Heart of Football

Football is played on the pitch, not in the boardroom

Newcastle United is one of the clubs who have dreams and nightmares about foreign intervention in the boardroom. PHOTO: REUTERS/ACTION IMAGES

We are close now to the anniversary of when Vichai Srivaddhanaprabha, the Thai who financed the miracle of Leicester City winning the Premier League, died in that dreadful helicopter crash near the club's King Power stadium.

And Leicester, it seems, are giving it another go. Vichai's son, Top Srivaddhanaprabha, has taken control and found a new coach, Brendan Rodgers, to rebuild the hope and inspiration that travelled so unbelievably well from Bangkok to the English midlands.

There are other clubs - Leicester's visitors today Newcastle, for one - who have dreams and nightmares about foreign intervention in the boardroom.

We really shouldn't be discussing sport in the context of business or the power of money not generated by the game itself. Leicester have Jamie Vardy, a success story from non-league soccer to the England national side.

Newcastle have a new No. 9, the muscular Brazilian Joelinton who left home at 14 to follow his personal dream, and left South America for Hoffenheim in Germany at 18.

Both clubs, Leicester and Newcastle, have beaten Tottenham this season. If ever Newcastle could harness the power of their fans - the faithful Geordies, who year upon unfulfilled year fill their 52,388-seater St James' Park stadium to capacity, despite what they regard as betrayal in the boardroom.

This weekend, as so many weekends under the 12-year ownership of Mike Ashley, Newcastle are a club, a community, of disbelievers.

Ashley is an Englishman, a big shot in the world of sports-kit marketing. But, in the North East, where Newcastle should be king, he is seen as a mercenary who never understood their dreams, their desire or their game.

On Thursday, yet another foreign group of wannabe Newcastle owners leaked a brochure claiming to be a bid to pay Ashley's £300 million (S$500 million) asking price.

Newcastle United is one of the clubs who have dreams and nightmares about foreign intervention in the boardroom.PHOTO: REUTERS/ACTION IMAGES

The group, GACP Sports, amalgamates American merchandisers and Portuguese football knowledge, with a familiar English go-between, Peter Kenyon.

Kenyon was once the CEO at Manchester United in Alex Ferguson's time, and the CEO at Chelsea in Jose Mourinho's time.
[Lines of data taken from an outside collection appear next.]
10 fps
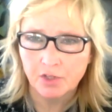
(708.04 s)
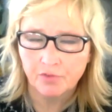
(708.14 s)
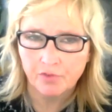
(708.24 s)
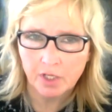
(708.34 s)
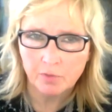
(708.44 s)
your
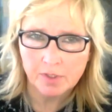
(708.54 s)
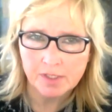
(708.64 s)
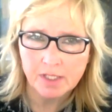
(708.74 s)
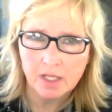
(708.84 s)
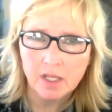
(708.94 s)

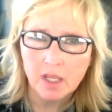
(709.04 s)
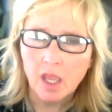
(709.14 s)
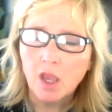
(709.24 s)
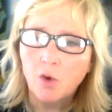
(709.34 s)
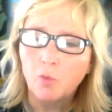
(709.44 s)
frequency,
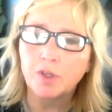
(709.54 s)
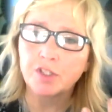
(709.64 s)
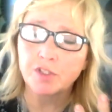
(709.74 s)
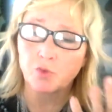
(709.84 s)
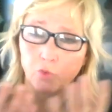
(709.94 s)
which
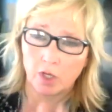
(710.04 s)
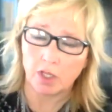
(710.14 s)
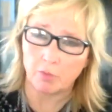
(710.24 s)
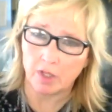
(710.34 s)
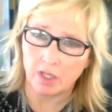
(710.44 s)
is
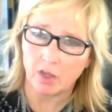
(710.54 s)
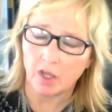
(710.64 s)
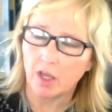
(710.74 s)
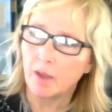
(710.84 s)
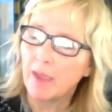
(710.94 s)
really, really good.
The leaked document has surprising errors - for example describing Newcastle's recently appointed manager Steve Bruce as a coach with "unprecedented success in Europe".
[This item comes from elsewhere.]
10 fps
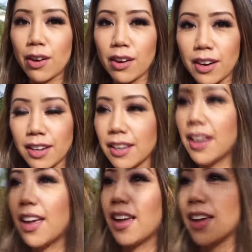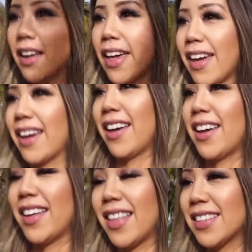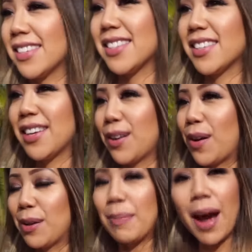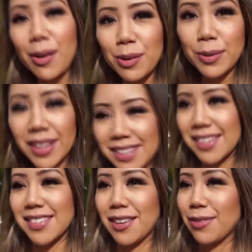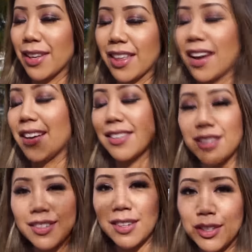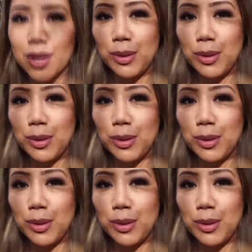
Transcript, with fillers: yard and, you know, on power wheels and stuff like that. Just such a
That would, perhaps, be his predecessor, Rafa Benitez, the Spaniard who found it so unpleasant working for Ashley that he quit this summer and took up employment in China.
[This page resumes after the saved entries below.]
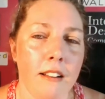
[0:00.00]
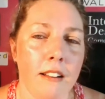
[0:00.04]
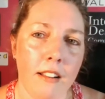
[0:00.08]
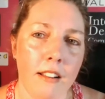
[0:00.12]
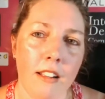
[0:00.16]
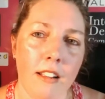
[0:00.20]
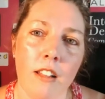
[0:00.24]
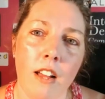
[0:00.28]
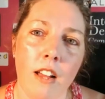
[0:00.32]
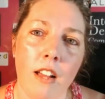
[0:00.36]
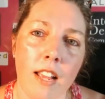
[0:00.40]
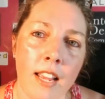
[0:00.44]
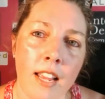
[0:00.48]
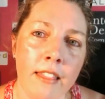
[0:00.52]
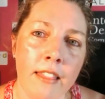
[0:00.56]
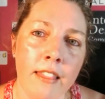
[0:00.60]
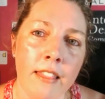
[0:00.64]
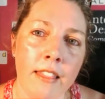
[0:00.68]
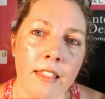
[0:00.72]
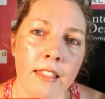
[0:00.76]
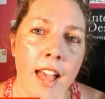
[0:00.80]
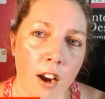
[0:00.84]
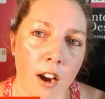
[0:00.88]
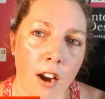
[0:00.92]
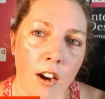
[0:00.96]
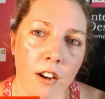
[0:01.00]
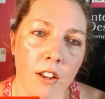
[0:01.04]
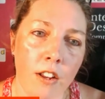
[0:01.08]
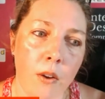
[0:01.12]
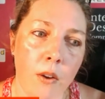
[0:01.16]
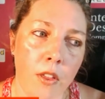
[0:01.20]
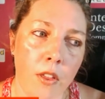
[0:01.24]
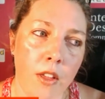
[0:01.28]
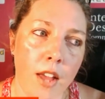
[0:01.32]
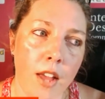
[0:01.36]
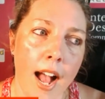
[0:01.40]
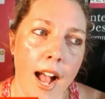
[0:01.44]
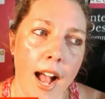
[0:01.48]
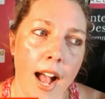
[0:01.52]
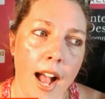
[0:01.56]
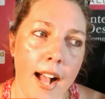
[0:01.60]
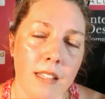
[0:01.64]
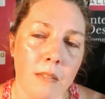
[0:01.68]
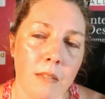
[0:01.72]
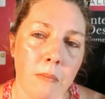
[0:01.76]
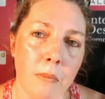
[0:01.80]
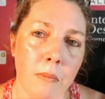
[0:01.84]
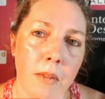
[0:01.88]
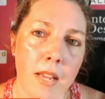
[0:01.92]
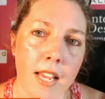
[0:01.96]
in there, it
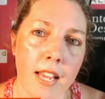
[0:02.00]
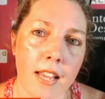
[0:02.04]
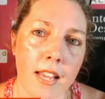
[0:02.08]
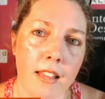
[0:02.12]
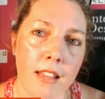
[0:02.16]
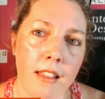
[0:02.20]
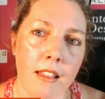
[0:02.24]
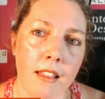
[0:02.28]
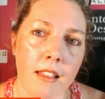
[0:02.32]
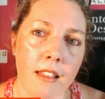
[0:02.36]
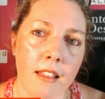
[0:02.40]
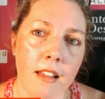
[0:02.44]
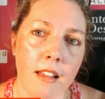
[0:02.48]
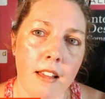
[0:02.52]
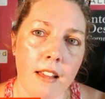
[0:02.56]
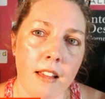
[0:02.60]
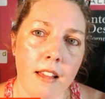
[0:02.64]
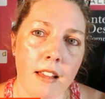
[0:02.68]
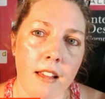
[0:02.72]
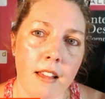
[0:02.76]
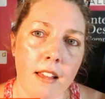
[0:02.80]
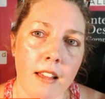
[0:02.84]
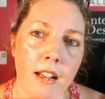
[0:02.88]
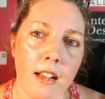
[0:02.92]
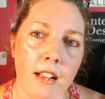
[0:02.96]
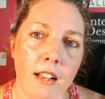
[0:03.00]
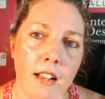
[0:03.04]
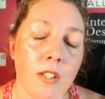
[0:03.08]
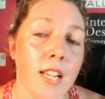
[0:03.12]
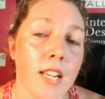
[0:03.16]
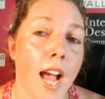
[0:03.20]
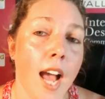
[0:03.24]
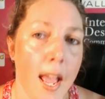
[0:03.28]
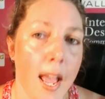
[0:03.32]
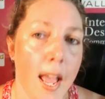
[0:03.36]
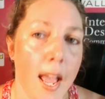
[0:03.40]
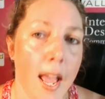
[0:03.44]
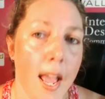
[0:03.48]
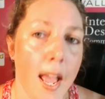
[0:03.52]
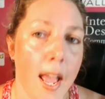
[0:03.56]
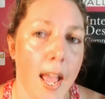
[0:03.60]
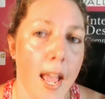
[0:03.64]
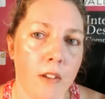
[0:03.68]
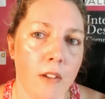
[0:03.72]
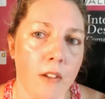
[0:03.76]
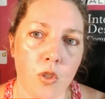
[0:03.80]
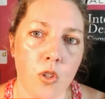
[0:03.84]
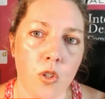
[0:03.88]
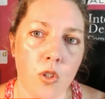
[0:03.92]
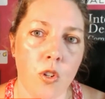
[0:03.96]
has to be a certain type of
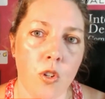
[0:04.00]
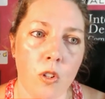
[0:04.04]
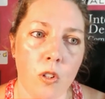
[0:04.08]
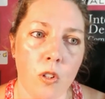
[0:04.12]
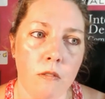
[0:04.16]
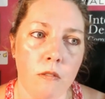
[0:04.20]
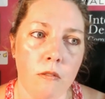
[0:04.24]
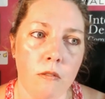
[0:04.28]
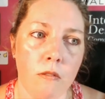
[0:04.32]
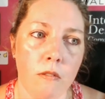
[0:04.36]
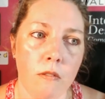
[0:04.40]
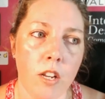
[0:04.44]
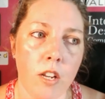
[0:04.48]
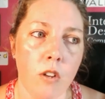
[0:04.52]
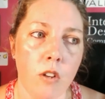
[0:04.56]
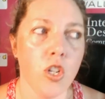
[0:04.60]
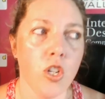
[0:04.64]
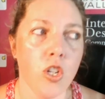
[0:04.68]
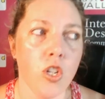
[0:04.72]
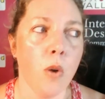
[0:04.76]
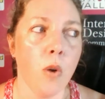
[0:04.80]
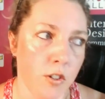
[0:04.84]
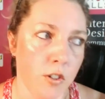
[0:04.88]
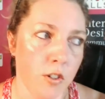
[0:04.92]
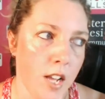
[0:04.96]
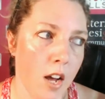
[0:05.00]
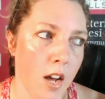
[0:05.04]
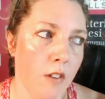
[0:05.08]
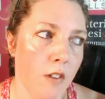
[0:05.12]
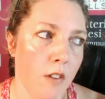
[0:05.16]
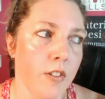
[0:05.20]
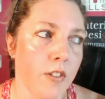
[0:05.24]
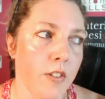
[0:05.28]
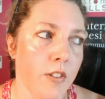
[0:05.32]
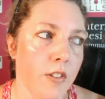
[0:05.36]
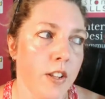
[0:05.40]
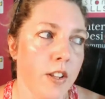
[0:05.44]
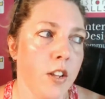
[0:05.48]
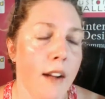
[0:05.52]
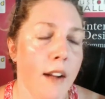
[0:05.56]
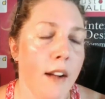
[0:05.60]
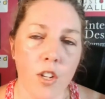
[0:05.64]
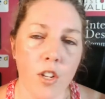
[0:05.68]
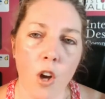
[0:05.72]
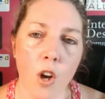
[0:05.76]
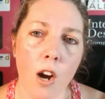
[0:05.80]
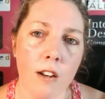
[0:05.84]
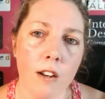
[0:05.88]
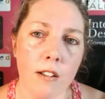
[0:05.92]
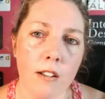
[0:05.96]
social, showing yourself. You have to
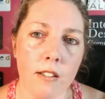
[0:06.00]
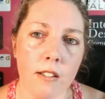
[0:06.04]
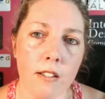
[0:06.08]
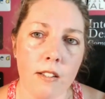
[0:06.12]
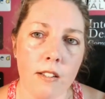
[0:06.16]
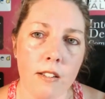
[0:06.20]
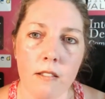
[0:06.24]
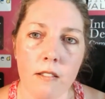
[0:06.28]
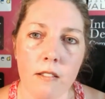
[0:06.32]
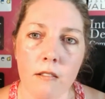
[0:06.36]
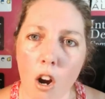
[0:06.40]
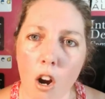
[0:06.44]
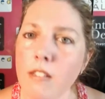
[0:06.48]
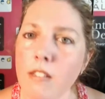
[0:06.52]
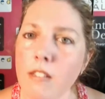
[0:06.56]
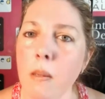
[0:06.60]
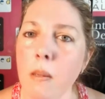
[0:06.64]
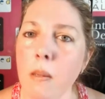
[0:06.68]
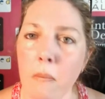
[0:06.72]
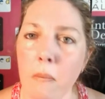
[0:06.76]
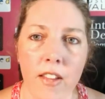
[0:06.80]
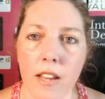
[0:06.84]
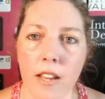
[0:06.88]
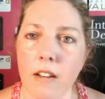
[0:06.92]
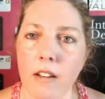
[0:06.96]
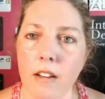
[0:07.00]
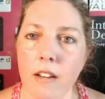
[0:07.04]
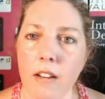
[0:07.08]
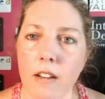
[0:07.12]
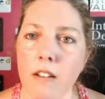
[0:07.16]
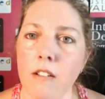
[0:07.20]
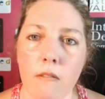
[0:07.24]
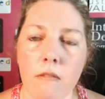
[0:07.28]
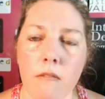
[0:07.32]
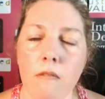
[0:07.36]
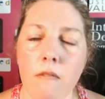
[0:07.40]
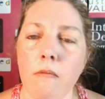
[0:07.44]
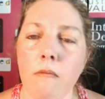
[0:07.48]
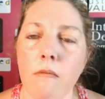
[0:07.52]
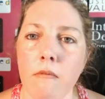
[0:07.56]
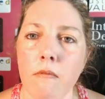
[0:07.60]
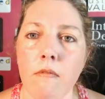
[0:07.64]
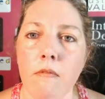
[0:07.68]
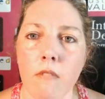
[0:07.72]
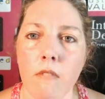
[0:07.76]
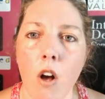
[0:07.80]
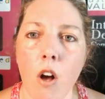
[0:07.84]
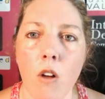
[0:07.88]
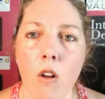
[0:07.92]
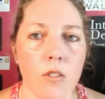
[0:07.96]
guard some of it
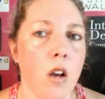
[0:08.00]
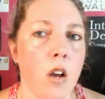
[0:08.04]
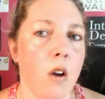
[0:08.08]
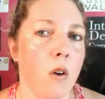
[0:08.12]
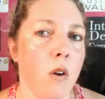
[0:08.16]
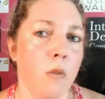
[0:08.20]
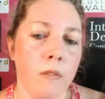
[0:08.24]
also.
Fair enough. The managers are mercenaries too these days. The Fergie quarter-century stint at Old Trafford is replaced by the three-year cycle of the likes of Mourinho.

Bruce is a Geordie Boy himself, born and bred in Newcastle. He was apparently nowhere near the top of the list to replace Benitez but, while his tenure lasts, he will throw his heart and soul into team building.

And keep his head down in the boardroom. After the brochure landed in the e-mail of broadcasters and newspapers, Bruce admitted he knew nothing of any takeover.

"It's news to me," Bruce said. "You're asking the wrong person."

Ask him instead if Joelinton Cassio Apolinario de Lira (thankfully simply known by his first name) will line up at Leicester. Or if Andy Carroll, the Geordie-born centre-forward who left the club as a hero, had an unsuccessful time at Liverpool and an injury-littered seven years at West Ham, might step up from the bench to join or replace Joelinton.

Those are judgment calls Bruce can make. The ownership issues are way above his pay grade.

Even Rodgers, the former Swansea, Liverpool and Celtic manager, is only a hireling whose time at Leicester will last as long as the Srivaddhanaprabha family believe in him.

Rodgers is unlikely to conjure up another EPL title. He is not Claudio Ranieri and, anyway, the players (Vardy and Co) rebelled against Ranieri , who is now back in Rome following short, painful stints at Nantes and Fulham.

Ultimately, it comes down to ownership and players. Leicester appear to have unearthed a ball-playing central defender, Caglar Soyuncu, to replace Harry Maguire, who quit last month to join Manchester United.

Leicester extracted a record £75 million for Maguire and acquired Soyuncu, from the Bundesliga's Freiburg, for a quarter of the price.

Newcastle's unpopular, often absent English owner, has bartered for years over the profit he wants for the club he bought on a whim.

Two Gulf bidders, the latest a cousin of Manchester City's owner, turned out to be a mirage. Leicester are stable, Newcastle caught in a vortex of broken promises.

Football, in that respect, is a business that either rots or grows from the top down.